[Instructions for the task] Excluding pictures, give the entries again exactly as they appear.
━━━━━━
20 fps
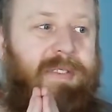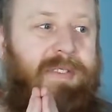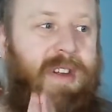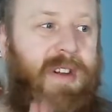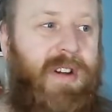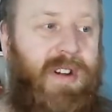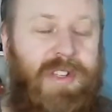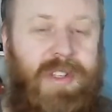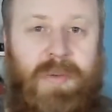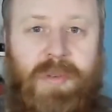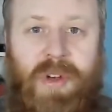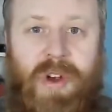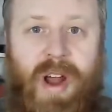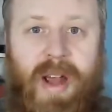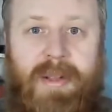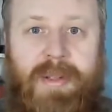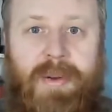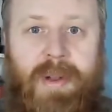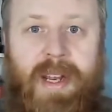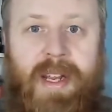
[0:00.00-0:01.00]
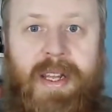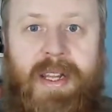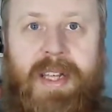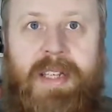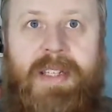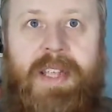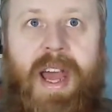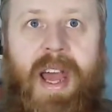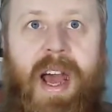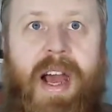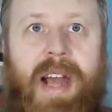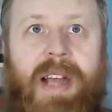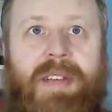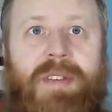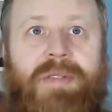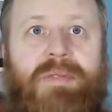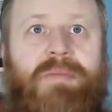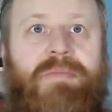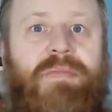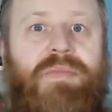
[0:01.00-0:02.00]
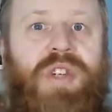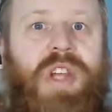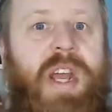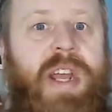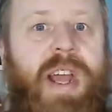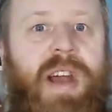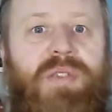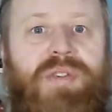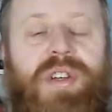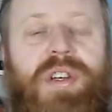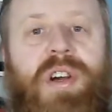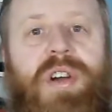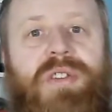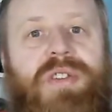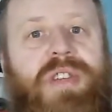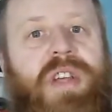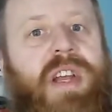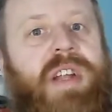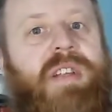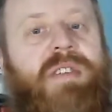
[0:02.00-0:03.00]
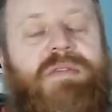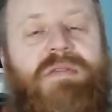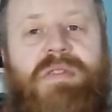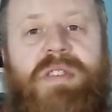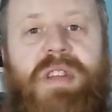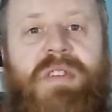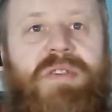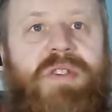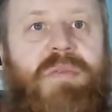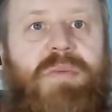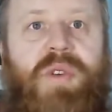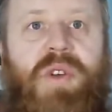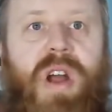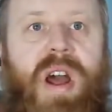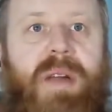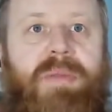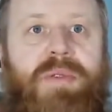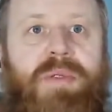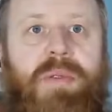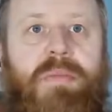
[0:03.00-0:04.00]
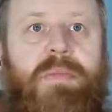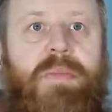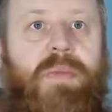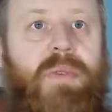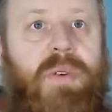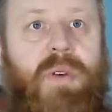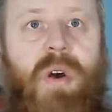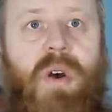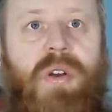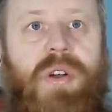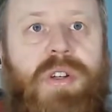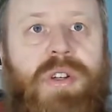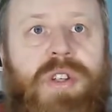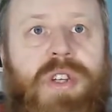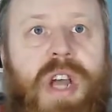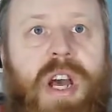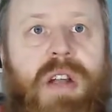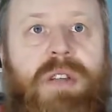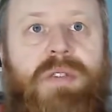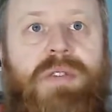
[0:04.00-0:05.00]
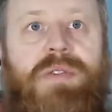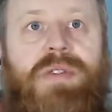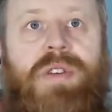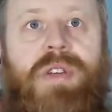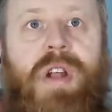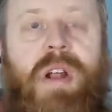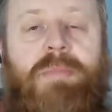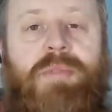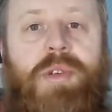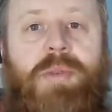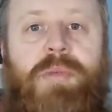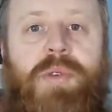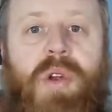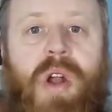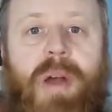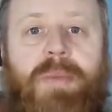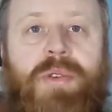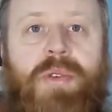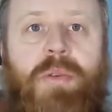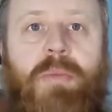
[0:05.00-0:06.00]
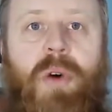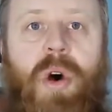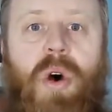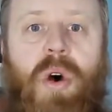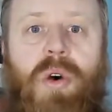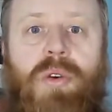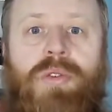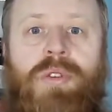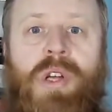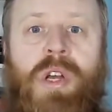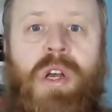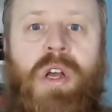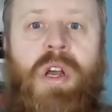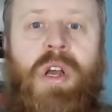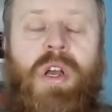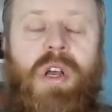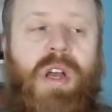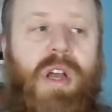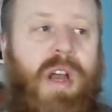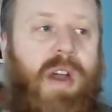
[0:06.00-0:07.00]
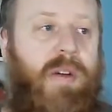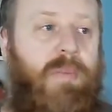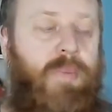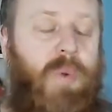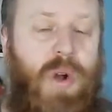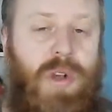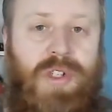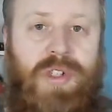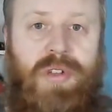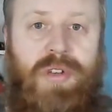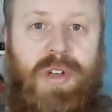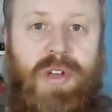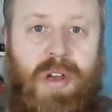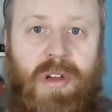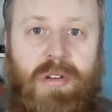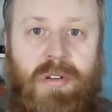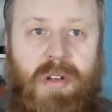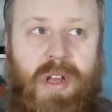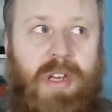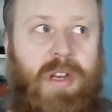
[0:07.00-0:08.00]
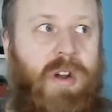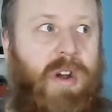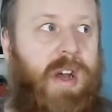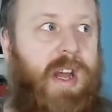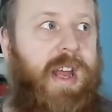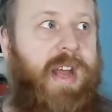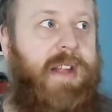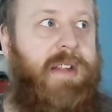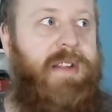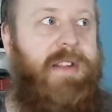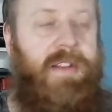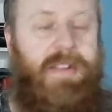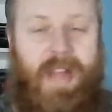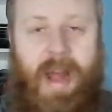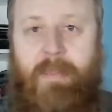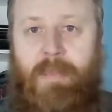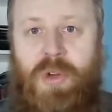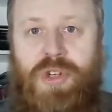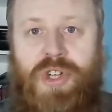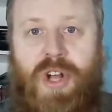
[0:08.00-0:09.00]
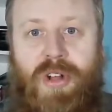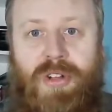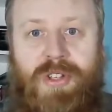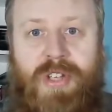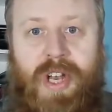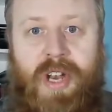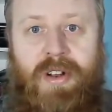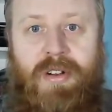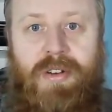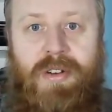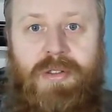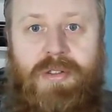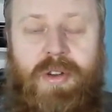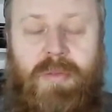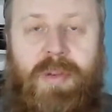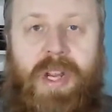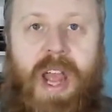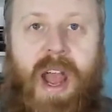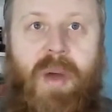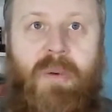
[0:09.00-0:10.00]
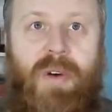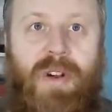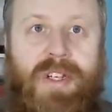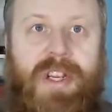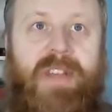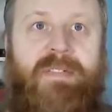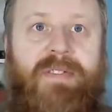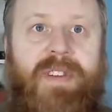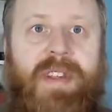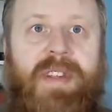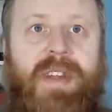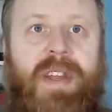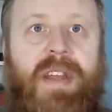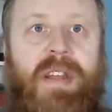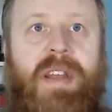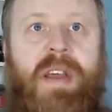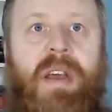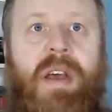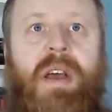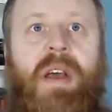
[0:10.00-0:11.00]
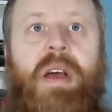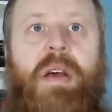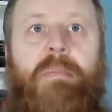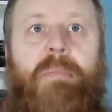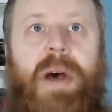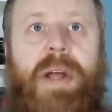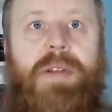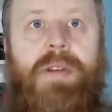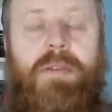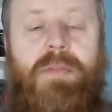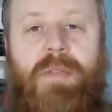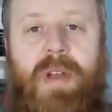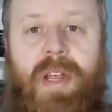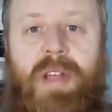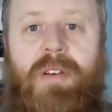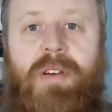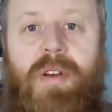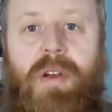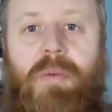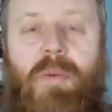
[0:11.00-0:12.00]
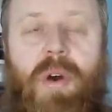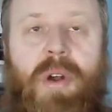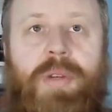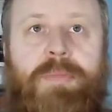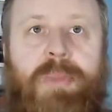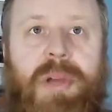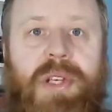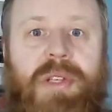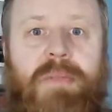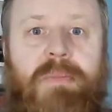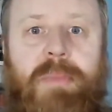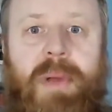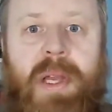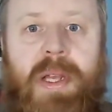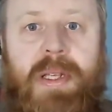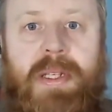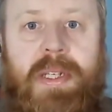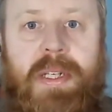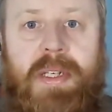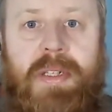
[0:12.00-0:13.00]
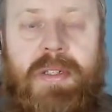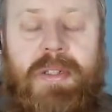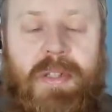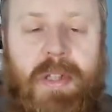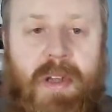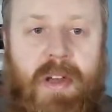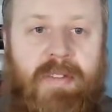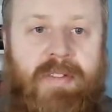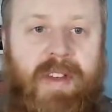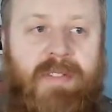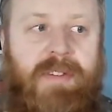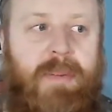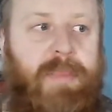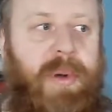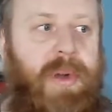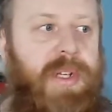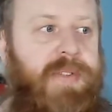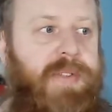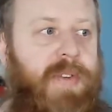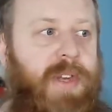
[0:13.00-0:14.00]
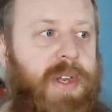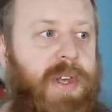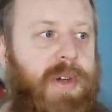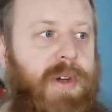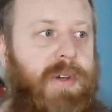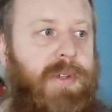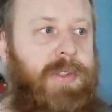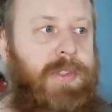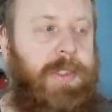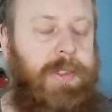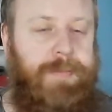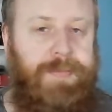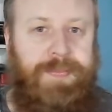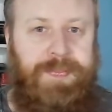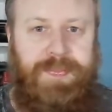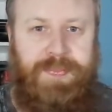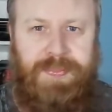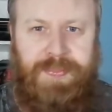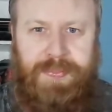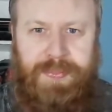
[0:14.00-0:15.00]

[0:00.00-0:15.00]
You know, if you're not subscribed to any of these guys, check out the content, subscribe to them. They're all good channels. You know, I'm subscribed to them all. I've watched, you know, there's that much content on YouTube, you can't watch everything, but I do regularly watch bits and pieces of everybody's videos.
━━━━━━
[Output for this task]
20 fps
[0:00.00-0:01.00]
[0:01.00-0:02.00]
[0:02.00-0:03.00]
[0:03.00-0:04.00]
[0:04.00-0:05.00]
[0:05.00-0:06.00]
[0:06.00-0:07.00]
[0:07.00-0:08.00]
[0:08.00-0:09.00]
[0:09.00-0:10.00]
[0:10.00-0:11.00]
[0:11.00-0:12.00]
[0:12.00-0:13.00]
[0:13.00-0:14.00]
[0:14.00-0:15.00]

[0:00.00-0:15.00]
You know, if you're not subscribed to any of these guys, check out the content, subscribe to them. They're all good channels. You know, I'm subscribed to them all. I've watched, you know, there's that much content on YouTube, you can't watch everything, but I do regularly watch bits and pieces of everybody's videos.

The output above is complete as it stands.